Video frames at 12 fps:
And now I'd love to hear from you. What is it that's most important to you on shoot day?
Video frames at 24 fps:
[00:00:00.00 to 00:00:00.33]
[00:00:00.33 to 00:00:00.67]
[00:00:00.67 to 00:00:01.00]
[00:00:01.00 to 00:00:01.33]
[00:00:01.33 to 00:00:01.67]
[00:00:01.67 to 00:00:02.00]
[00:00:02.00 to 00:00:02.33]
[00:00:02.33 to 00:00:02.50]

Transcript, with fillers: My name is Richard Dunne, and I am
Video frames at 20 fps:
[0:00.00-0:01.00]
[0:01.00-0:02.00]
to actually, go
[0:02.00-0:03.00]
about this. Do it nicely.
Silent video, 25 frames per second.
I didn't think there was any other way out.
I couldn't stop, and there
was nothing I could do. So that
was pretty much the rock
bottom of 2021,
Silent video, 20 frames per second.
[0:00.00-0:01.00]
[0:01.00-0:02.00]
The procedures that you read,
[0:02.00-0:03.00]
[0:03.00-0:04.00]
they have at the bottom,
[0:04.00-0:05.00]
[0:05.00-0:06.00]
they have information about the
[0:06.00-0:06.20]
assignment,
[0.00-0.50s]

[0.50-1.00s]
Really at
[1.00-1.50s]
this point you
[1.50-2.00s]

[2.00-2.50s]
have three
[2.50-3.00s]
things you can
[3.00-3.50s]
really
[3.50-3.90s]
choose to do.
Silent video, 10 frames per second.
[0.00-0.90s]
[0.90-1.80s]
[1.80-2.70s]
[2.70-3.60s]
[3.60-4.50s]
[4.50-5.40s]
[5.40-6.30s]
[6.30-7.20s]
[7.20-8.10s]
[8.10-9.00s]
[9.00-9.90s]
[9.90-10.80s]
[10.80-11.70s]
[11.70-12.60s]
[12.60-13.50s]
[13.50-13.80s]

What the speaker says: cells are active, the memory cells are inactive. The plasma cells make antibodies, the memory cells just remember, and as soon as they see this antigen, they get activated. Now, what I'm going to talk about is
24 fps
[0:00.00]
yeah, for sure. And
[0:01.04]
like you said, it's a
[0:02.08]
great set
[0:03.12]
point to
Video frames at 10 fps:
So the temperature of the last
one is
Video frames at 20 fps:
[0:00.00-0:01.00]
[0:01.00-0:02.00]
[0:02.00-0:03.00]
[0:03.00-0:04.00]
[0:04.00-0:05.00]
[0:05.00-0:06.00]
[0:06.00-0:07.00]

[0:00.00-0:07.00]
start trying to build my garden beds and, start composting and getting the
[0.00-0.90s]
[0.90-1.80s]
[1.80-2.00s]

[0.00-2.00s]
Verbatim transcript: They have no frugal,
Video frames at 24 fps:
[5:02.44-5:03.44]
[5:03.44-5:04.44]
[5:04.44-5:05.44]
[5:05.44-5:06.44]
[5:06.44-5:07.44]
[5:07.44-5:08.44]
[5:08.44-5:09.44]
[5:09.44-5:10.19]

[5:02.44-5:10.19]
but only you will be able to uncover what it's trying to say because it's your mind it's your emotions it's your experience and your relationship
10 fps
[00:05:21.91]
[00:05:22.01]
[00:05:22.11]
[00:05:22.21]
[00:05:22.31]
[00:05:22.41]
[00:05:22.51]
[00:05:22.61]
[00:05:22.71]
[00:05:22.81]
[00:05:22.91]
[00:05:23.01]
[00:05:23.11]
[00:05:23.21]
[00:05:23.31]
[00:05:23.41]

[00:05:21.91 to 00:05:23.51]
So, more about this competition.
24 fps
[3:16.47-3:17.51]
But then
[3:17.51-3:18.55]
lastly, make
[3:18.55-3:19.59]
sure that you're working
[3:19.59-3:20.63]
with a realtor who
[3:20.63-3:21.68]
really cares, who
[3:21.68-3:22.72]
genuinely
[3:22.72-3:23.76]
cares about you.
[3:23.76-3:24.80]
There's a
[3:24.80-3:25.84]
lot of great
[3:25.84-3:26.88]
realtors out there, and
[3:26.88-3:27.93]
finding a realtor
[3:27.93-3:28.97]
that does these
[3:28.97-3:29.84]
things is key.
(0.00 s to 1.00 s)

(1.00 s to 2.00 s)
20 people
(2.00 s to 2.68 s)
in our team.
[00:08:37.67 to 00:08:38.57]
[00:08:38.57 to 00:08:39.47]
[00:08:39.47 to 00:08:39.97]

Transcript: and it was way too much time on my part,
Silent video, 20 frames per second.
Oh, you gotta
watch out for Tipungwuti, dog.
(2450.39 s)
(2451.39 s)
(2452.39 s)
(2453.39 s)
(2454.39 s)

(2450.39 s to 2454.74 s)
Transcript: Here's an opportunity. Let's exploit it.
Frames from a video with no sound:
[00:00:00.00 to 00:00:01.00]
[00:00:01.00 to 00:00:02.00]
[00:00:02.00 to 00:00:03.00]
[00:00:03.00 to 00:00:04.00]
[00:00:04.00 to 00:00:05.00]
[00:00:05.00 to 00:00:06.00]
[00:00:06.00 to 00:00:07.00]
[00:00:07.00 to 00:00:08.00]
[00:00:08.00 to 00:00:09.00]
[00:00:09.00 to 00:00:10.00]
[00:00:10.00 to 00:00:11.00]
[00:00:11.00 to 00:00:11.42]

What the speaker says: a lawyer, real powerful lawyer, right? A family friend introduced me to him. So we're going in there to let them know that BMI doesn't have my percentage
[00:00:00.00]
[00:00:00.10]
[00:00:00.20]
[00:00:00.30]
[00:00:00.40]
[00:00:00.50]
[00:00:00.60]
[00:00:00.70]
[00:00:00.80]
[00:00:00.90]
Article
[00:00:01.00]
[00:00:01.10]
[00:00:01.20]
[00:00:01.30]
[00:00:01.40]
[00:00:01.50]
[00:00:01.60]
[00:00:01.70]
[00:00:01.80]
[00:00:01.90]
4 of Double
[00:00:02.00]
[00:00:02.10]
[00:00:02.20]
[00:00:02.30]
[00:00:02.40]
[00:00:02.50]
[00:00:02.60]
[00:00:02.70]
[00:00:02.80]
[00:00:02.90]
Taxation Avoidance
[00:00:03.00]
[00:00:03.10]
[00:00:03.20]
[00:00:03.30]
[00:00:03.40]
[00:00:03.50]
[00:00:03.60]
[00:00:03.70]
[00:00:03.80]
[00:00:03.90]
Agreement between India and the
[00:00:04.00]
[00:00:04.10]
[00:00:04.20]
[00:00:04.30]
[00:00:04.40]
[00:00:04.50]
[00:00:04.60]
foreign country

==*==

_Exercise_
Every entry above should be retyped exactly as shown.

_Response for this exercise_
Video frames at 12 fps:
And now I'd love to hear from you. What is it that's most important to you on shoot day?
Video frames at 24 fps:
[00:00:00.00 to 00:00:00.33]
[00:00:00.33 to 00:00:00.67]
[00:00:00.67 to 00:00:01.00]
[00:00:01.00 to 00:00:01.33]
[00:00:01.33 to 00:00:01.67]
[00:00:01.67 to 00:00:02.00]
[00:00:02.00 to 00:00:02.33]
[00:00:02.33 to 00:00:02.50]

Transcript, with fillers: My name is Richard Dunne, and I am
Video frames at 20 fps:
[0:00.00-0:01.00]
[0:01.00-0:02.00]
to actually, go
[0:02.00-0:03.00]
about this. Do it nicely.
Silent video, 25 frames per second.
I didn't think there was any other way out.
I couldn't stop, and there
was nothing I could do. So that
was pretty much the rock
bottom of 2021,
Silent video, 20 frames per second.
[0:00.00-0:01.00]
[0:01.00-0:02.00]
The procedures that you read,
[0:02.00-0:03.00]
[0:03.00-0:04.00]
they have at the bottom,
[0:04.00-0:05.00]
[0:05.00-0:06.00]
they have information about the
[0:06.00-0:06.20]
assignment,
[0.00-0.50s]

[0.50-1.00s]
Really at
[1.00-1.50s]
this point you
[1.50-2.00s]

[2.00-2.50s]
have three
[2.50-3.00s]
things you can
[3.00-3.50s]
really
[3.50-3.90s]
choose to do.
Silent video, 10 frames per second.
[0.00-0.90s]
[0.90-1.80s]
[1.80-2.70s]
[2.70-3.60s]
[3.60-4.50s]
[4.50-5.40s]
[5.40-6.30s]
[6.30-7.20s]
[7.20-8.10s]
[8.10-9.00s]
[9.00-9.90s]
[9.90-10.80s]
[10.80-11.70s]
[11.70-12.60s]
[12.60-13.50s]
[13.50-13.80s]

What the speaker says: cells are active, the memory cells are inactive. The plasma cells make antibodies, the memory cells just remember, and as soon as they see this antigen, they get activated. Now, what I'm going to talk about is
24 fps
[0:00.00]
yeah, for sure. And
[0:01.04]
like you said, it's a
[0:02.08]
great set
[0:03.12]
point to
Video frames at 10 fps:
So the temperature of the last
one is
Video frames at 20 fps:
[0:00.00-0:01.00]
[0:01.00-0:02.00]
[0:02.00-0:03.00]
[0:03.00-0:04.00]
[0:04.00-0:05.00]
[0:05.00-0:06.00]
[0:06.00-0:07.00]

[0:00.00-0:07.00]
start trying to build my garden beds and, start composting and getting the
[0.00-0.90s]
[0.90-1.80s]
[1.80-2.00s]

[0.00-2.00s]
Verbatim transcript: They have no frugal,
Video frames at 24 fps:
[5:02.44-5:03.44]
[5:03.44-5:04.44]
[5:04.44-5:05.44]
[5:05.44-5:06.44]
[5:06.44-5:07.44]
[5:07.44-5:08.44]
[5:08.44-5:09.44]
[5:09.44-5:10.19]

[5:02.44-5:10.19]
but only you will be able to uncover what it's trying to say because it's your mind it's your emotions it's your experience and your relationship
10 fps
[00:05:21.91]
[00:05:22.01]
[00:05:22.11]
[00:05:22.21]
[00:05:22.31]
[00:05:22.41]
[00:05:22.51]
[00:05:22.61]
[00:05:22.71]
[00:05:22.81]
[00:05:22.91]
[00:05:23.01]
[00:05:23.11]
[00:05:23.21]
[00:05:23.31]
[00:05:23.41]

[00:05:21.91 to 00:05:23.51]
So, more about this competition.
24 fps
[3:16.47-3:17.51]
But then
[3:17.51-3:18.55]
lastly, make
[3:18.55-3:19.59]
sure that you're working
[3:19.59-3:20.63]
with a realtor who
[3:20.63-3:21.68]
really cares, who
[3:21.68-3:22.72]
genuinely
[3:22.72-3:23.76]
cares about you.
[3:23.76-3:24.80]
There's a
[3:24.80-3:25.84]
lot of great
[3:25.84-3:26.88]
realtors out there, and
[3:26.88-3:27.93]
finding a realtor
[3:27.93-3:28.97]
that does these
[3:28.97-3:29.84]
things is key.
(0.00 s to 1.00 s)

(1.00 s to 2.00 s)
20 people
(2.00 s to 2.68 s)
in our team.
[00:08:37.67 to 00:08:38.57]
[00:08:38.57 to 00:08:39.47]
[00:08:39.47 to 00:08:39.97]

Transcript: and it was way too much time on my part,
Silent video, 20 frames per second.
Oh, you gotta
watch out for Tipungwuti, dog.
(2450.39 s)
(2451.39 s)
(2452.39 s)
(2453.39 s)
(2454.39 s)

(2450.39 s to 2454.74 s)
Transcript: Here's an opportunity. Let's exploit it.
Frames from a video with no sound:
[00:00:00.00 to 00:00:01.00]
[00:00:01.00 to 00:00:02.00]
[00:00:02.00 to 00:00:03.00]
[00:00:03.00 to 00:00:04.00]
[00:00:04.00 to 00:00:05.00]
[00:00:05.00 to 00:00:06.00]
[00:00:06.00 to 00:00:07.00]
[00:00:07.00 to 00:00:08.00]
[00:00:08.00 to 00:00:09.00]
[00:00:09.00 to 00:00:10.00]
[00:00:10.00 to 00:00:11.00]
[00:00:11.00 to 00:00:11.42]

What the speaker says: a lawyer, real powerful lawyer, right? A family friend introduced me to him. So we're going in there to let them know that BMI doesn't have my percentage
[00:00:00.00]
[00:00:00.10]
[00:00:00.20]
[00:00:00.30]
[00:00:00.40]
[00:00:00.50]
[00:00:00.60]
[00:00:00.70]
[00:00:00.80]
[00:00:00.90]
Article
[00:00:01.00]
[00:00:01.10]
[00:00:01.20]
[00:00:01.30]
[00:00:01.40]
[00:00:01.50]
[00:00:01.60]
[00:00:01.70]
[00:00:01.80]
[00:00:01.90]
4 of Double
[00:00:02.00]
[00:00:02.10]
[00:00:02.20]
[00:00:02.30]
[00:00:02.40]
[00:00:02.50]
[00:00:02.60]
[00:00:02.70]
[00:00:02.80]
[00:00:02.90]
Taxation Avoidance
[00:00:03.00]
[00:00:03.10]
[00:00:03.20]
[00:00:03.30]
[00:00:03.40]
[00:00:03.50]
[00:00:03.60]
[00:00:03.70]
[00:00:03.80]
[00:00:03.90]
Agreement between India and the
[00:00:04.00]
[00:00:04.10]
[00:00:04.20]
[00:00:04.30]
[00:00:04.40]
[00:00:04.50]
[00:00:04.60]
foreign country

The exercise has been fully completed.